What is also most concerning, and should be even more so for China, is how the conflict in Ukraine is being framed by both the US and its allies on the one hand, and Russia on the other. The West is framing it as a conflict between the liberal democratic West against the autocratic East of which China is the other main part. In other words an ideological war. And as history demonstrates, ideological wars can last for generations. Meanwhile, Moscow is presenting the conflict as an existential one, implicit in that position is that it will stop at nothing to ensure an outcome favorable to its interests. These are the seeds for a protracted conflict that China needs to avoid.

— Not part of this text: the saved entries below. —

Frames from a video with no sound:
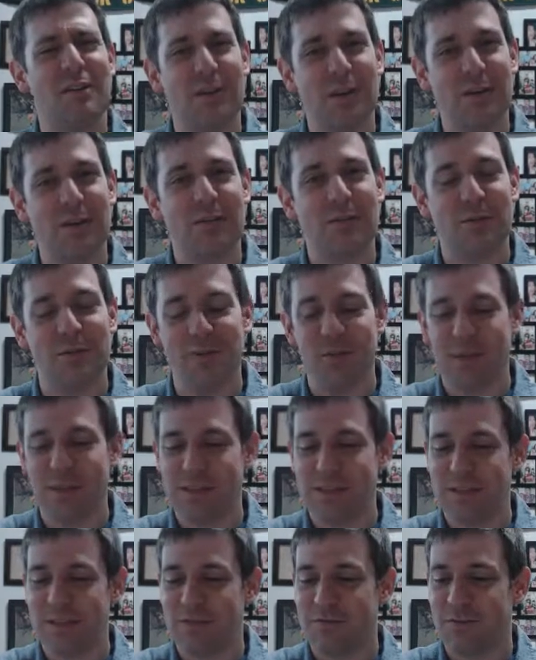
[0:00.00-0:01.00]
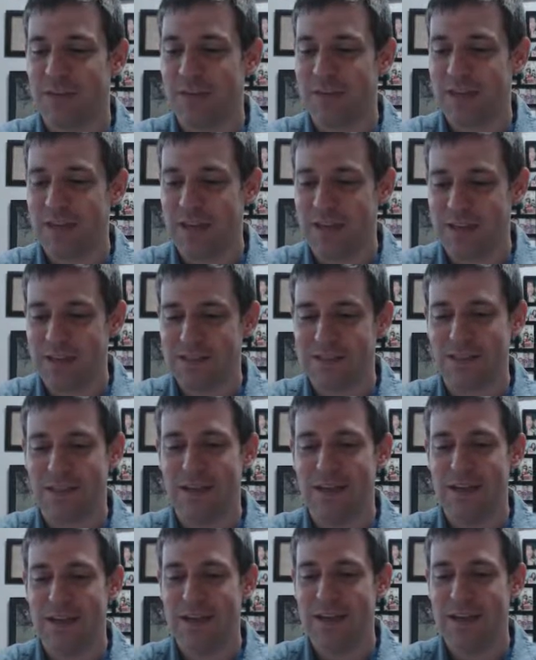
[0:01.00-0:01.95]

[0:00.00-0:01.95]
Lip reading: think through these different things and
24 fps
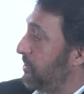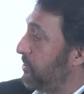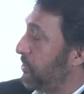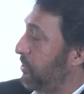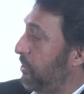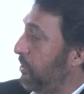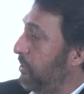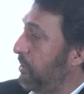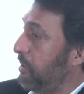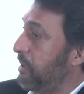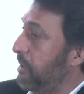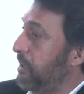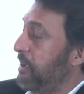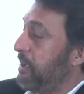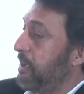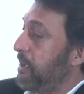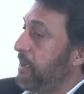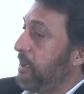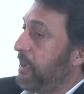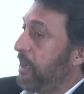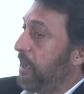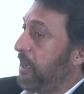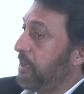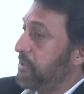So yeah,
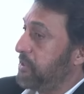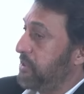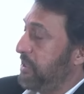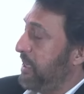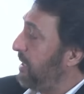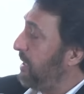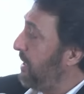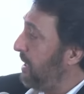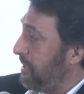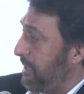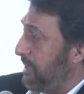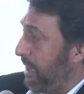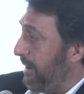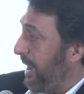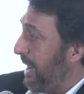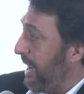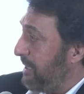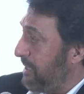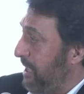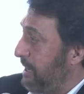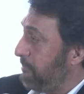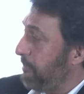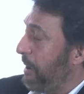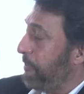uh, she did the
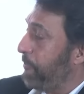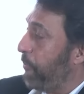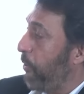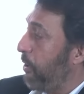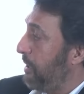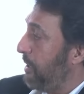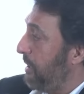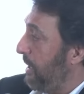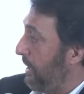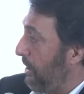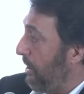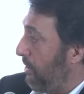right thing by pointing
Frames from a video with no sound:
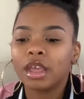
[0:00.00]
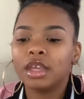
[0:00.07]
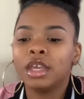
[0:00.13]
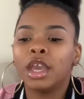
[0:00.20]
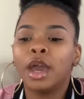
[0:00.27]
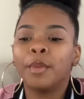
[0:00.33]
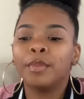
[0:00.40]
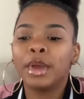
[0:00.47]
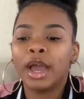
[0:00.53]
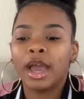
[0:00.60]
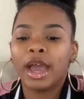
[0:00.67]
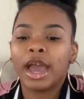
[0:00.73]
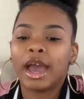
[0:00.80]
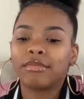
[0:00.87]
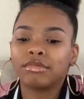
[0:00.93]
yeah,
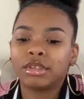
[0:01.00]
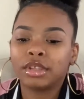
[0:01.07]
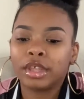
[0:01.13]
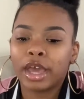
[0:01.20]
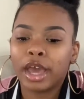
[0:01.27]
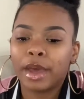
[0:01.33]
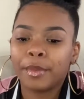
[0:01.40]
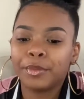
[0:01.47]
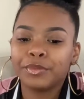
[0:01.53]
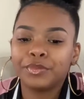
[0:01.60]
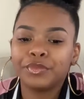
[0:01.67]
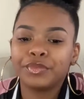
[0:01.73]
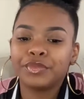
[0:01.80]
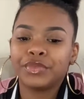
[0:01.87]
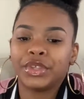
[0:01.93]
after that,
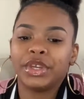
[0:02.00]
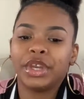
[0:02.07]
the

The longer the crisis in Ukraine lasts the more disruptive its effects will be on the international economic system that has brought enormous benefits to China. Beijing, therefore, has every interest to bring the crisis in Ukraine to a speedy end so as to ensure that the tactical advantages it derives from the present international system serve its strategic objectives. The issue then becomes whether it will decide to play an active role in this regard. This can take place in an obvious and straightforward manner or from behind the scenes.


In these circumstances, it makes every sense that China may find it in its interest to play the role of the mediator. If it opts not to do so, it will risk one of the following outcomes: a prolonged conflict that would disrupt the economic system that has brought enormous benefits to it, an ideological war that will perforce suck it in; or a greatly weakened Russia that will deprive it of a critical ally in reshaping the international system. All such outcomes undermine its strategic interests.


While there are various mediations going on, the Turkish and the Israeli are ostensibly the most prominent. Both may help prepare the ground for serious negotiations, but neither country possess enough clout to push Moscow to offer any concessions that make a settlement possible. The only capital that Moscow may be prepared to take its views into account is Beijing.


Both the US and its allies and Russia understand that a prolonged conflict in Ukraine carries enormous risks. They probably would welcome a mediator that would provide a face-saving formula that would end the conflict. They also appreciate that no one is better placed than China to do exactly that. The fact that the US is threatening China not to support Russia, maybe a tactical ploy to push Beijing to mediate the conflict.


For this reason, but more importantly for China’s self-interest, Beijing’s intervention in finding a settlement in Ukraine is therefore likely. The question is therefore at what juncture does Beijing decide to intervene. It will most likely do so, only when it asses that Moscow is ready to reach a settlement. But for that to happen that may require a little nudge from Beijing.